To keep Pushkin's wonderful goods from falling to parasites,
our youthful lovers of his white-toothed verse
were becoming learned, a tribe of Pushkin-specialists with pistols...
If only I had an inch of blue sea, as little as a needle's eye !
The train was going toward the Urals. Commander Chapayev spoke
from the sonorous screen into our open mouths -
Oh to clear the tall wooden fence, go through the screen, and drown...
Like Chapayev, to drown, to die on one's own horse !
Осип Мандельштам Чапаев
1
От сырой простыни говорящее,
Знать нашелся на рыб звукопас.
Надвигалась картина звучащая
На меня и на всех, и на вас.
Начихав на кривые убыточки,
С папироской смертельной в зубах,
Офицеры последнейшей выточки
На равнины зияющей пах.
Было слышно жужжание низкое
Самолетов, сгоревших до тла,
Лошадиная бритва английская
Адмиральские щеки скребла.
Измеряй меня край, перекраивай,
Чуден жар прикрепленной земли.
Захлебнулась винтовка Чапаева.
Помоги, развяжи, раздели.
2
День стоял о пяти головах. Сплошные пять суток
Я, сжимаясь, гордился пространством за то, что росло на дрожжах.

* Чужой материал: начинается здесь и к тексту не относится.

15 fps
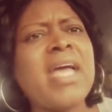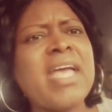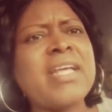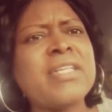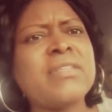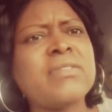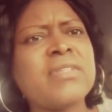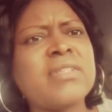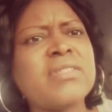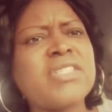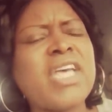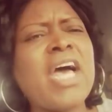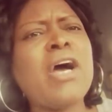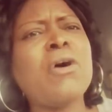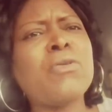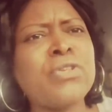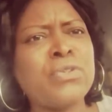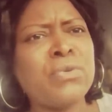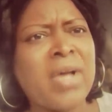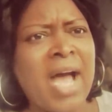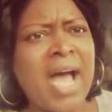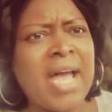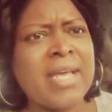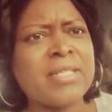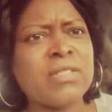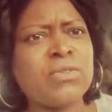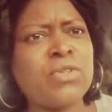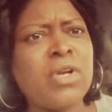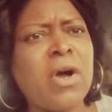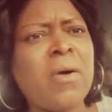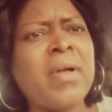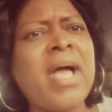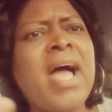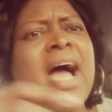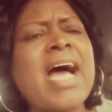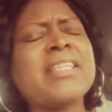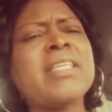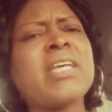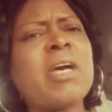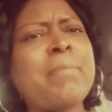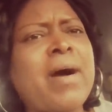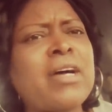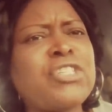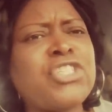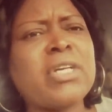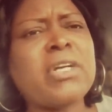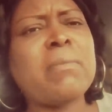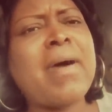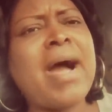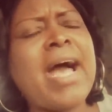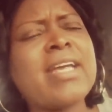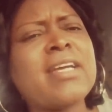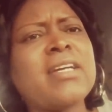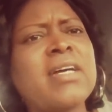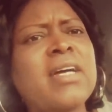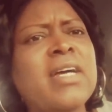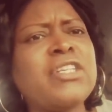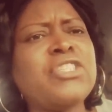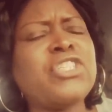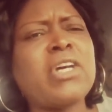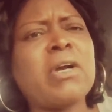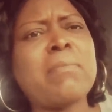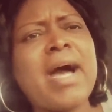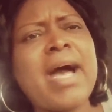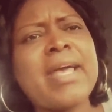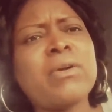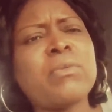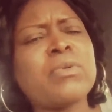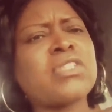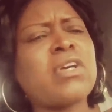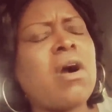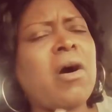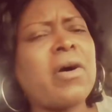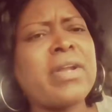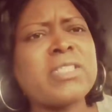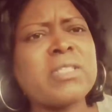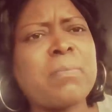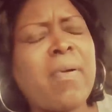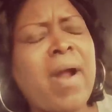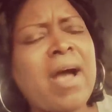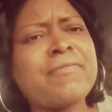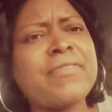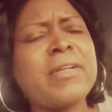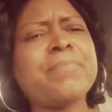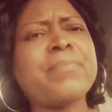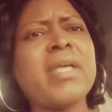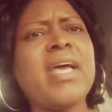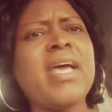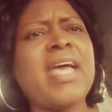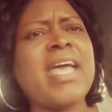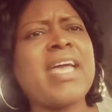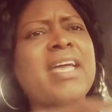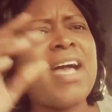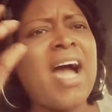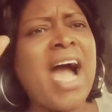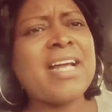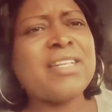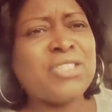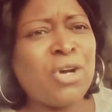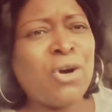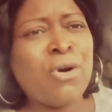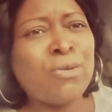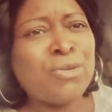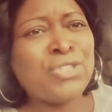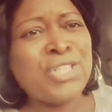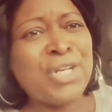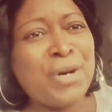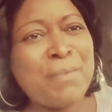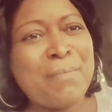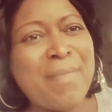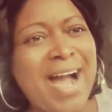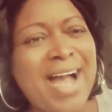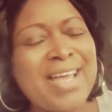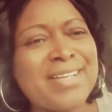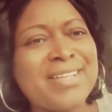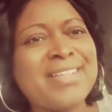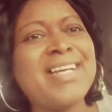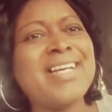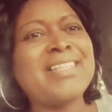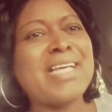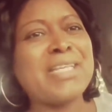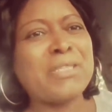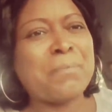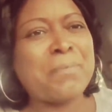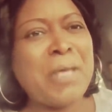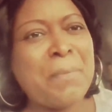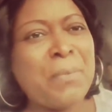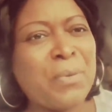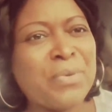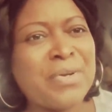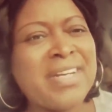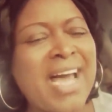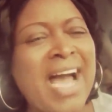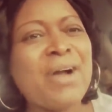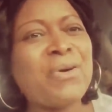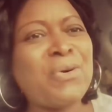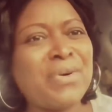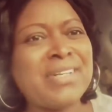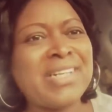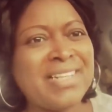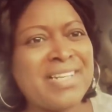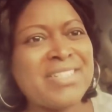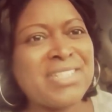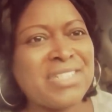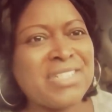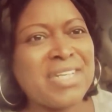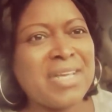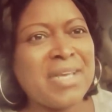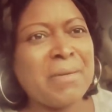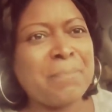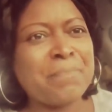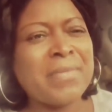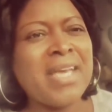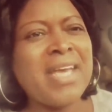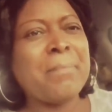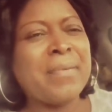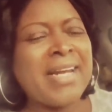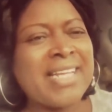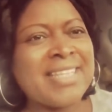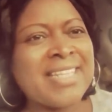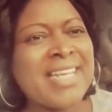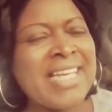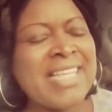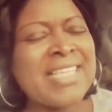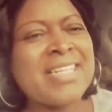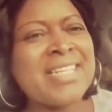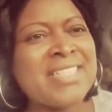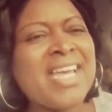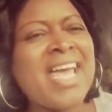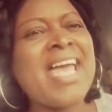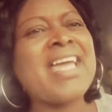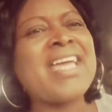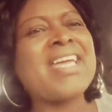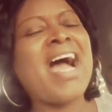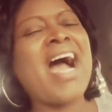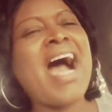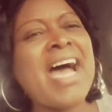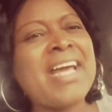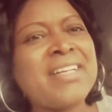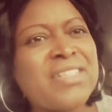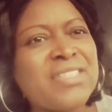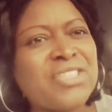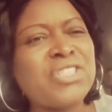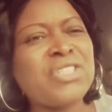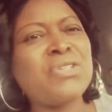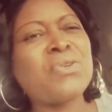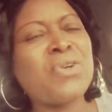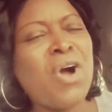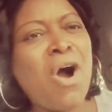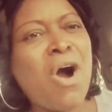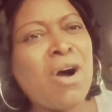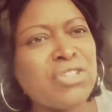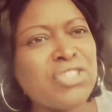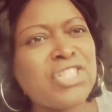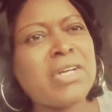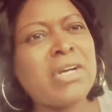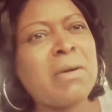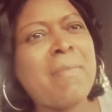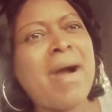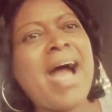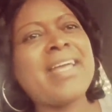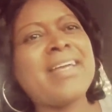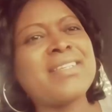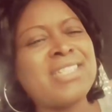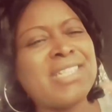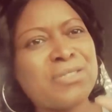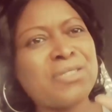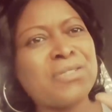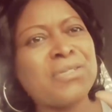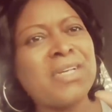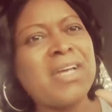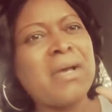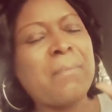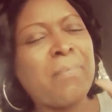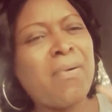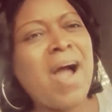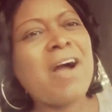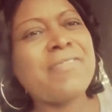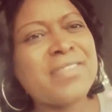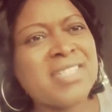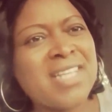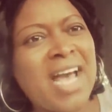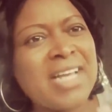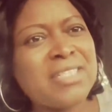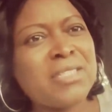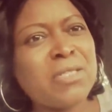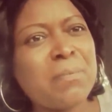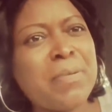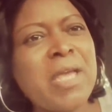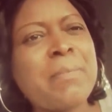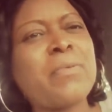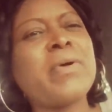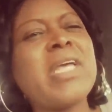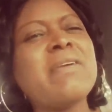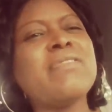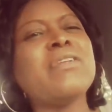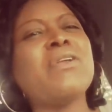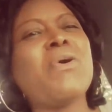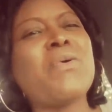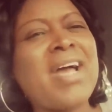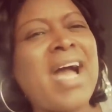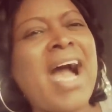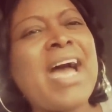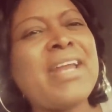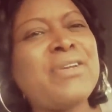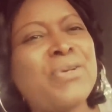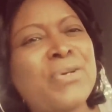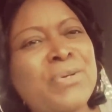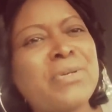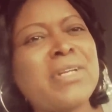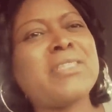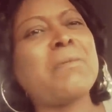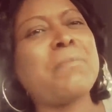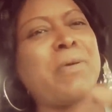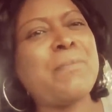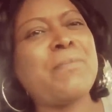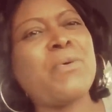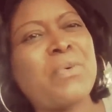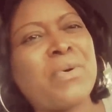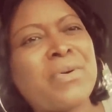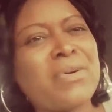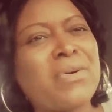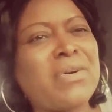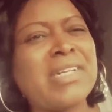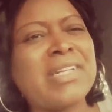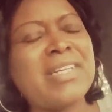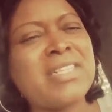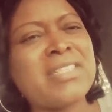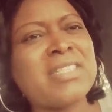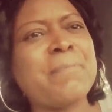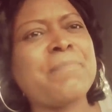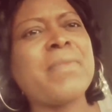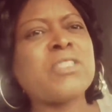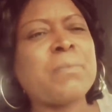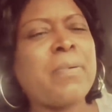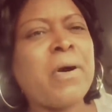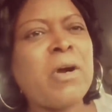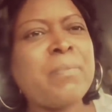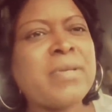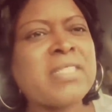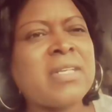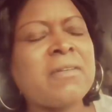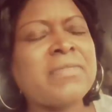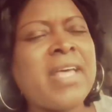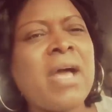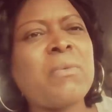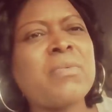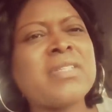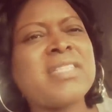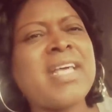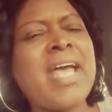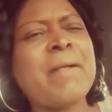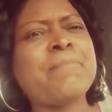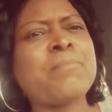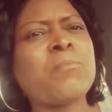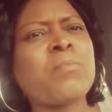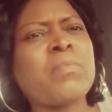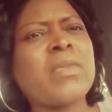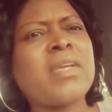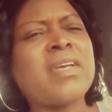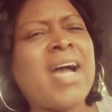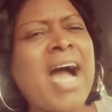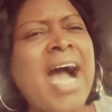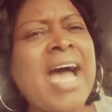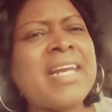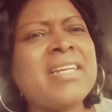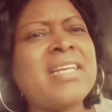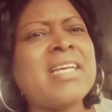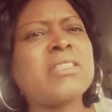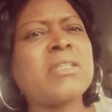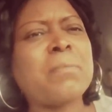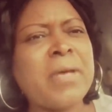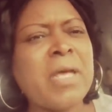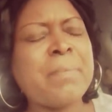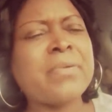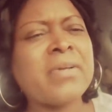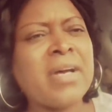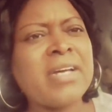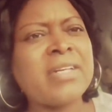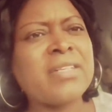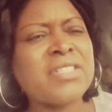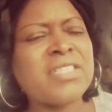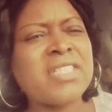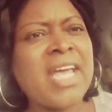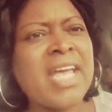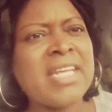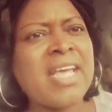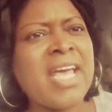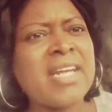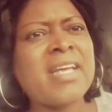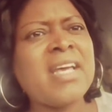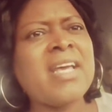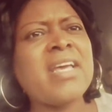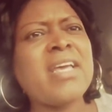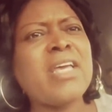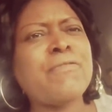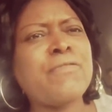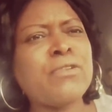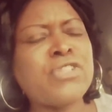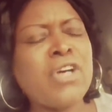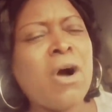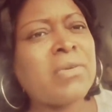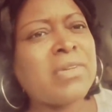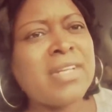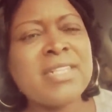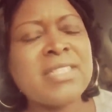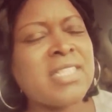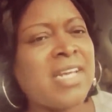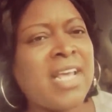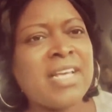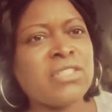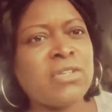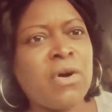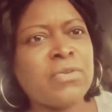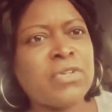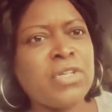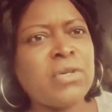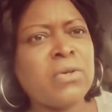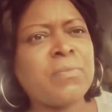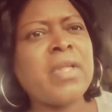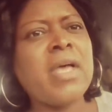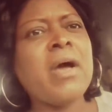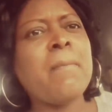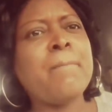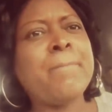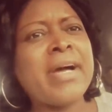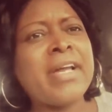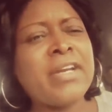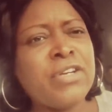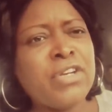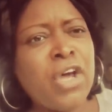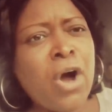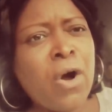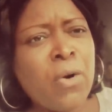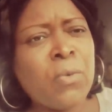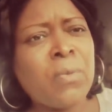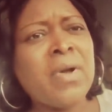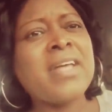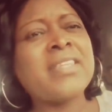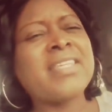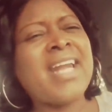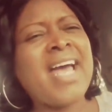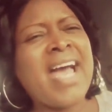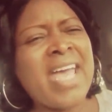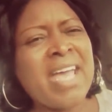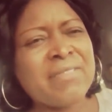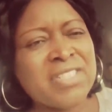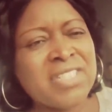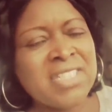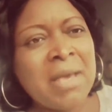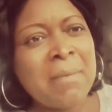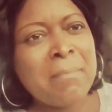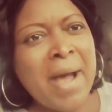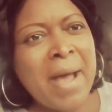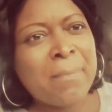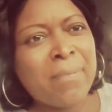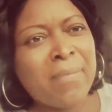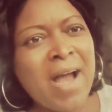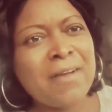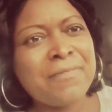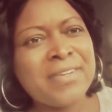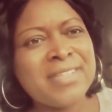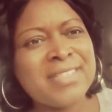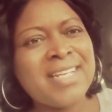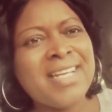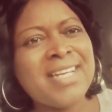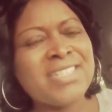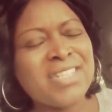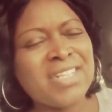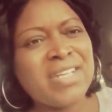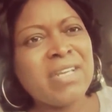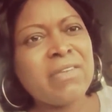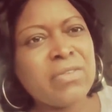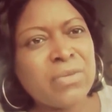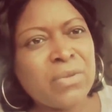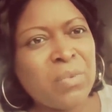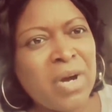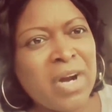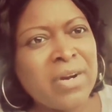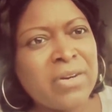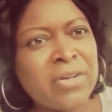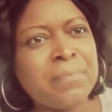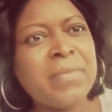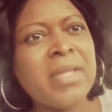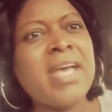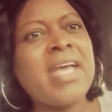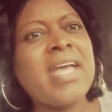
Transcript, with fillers: And tell you guys. You know, I think about Jeremiah. Jeremiah was called as a prophet, and God told Jeremiah that the people were not going to listen to him. But at the end of the day, God still called Jeremiah to, to prophesy to the people, even though God knew that the people weren't going to listen. The purpose of that was that God need the people to understand that if you don't listen, that's on you. But know that I have sent my prophet to give you the word.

Сон был больше, чем слух, слух был старше, чем сон, - слитен, чуток,
А за нами неслись большаки на ямщицких вожжах.
День стоял о пяти головах, и, чумея от пляса,
Ехала конная, пешая шла черноверхая масса -
Расширеньем аорты могущества в белых ночах - нет, в ножах -
Глаз превращался в хвойное мясо.
На вершок бы мне синего моря, на игольное только ушко!
Чтобы двойка конвойного времени парусами неслась хорошо.
Сухомятная русская сказка, деревянная ложка, ау!
Где вы, трое славных ребят из железных ворот ГПУ?
Чтобы Пушкина чудный товар не пошел по рукам дармоедов,
Грамотеет в шинелях с наганами племя пушкиноведов -
Молодые любители белозубых стишков.
На вершок бы мне синего моря, на игольное только ушко!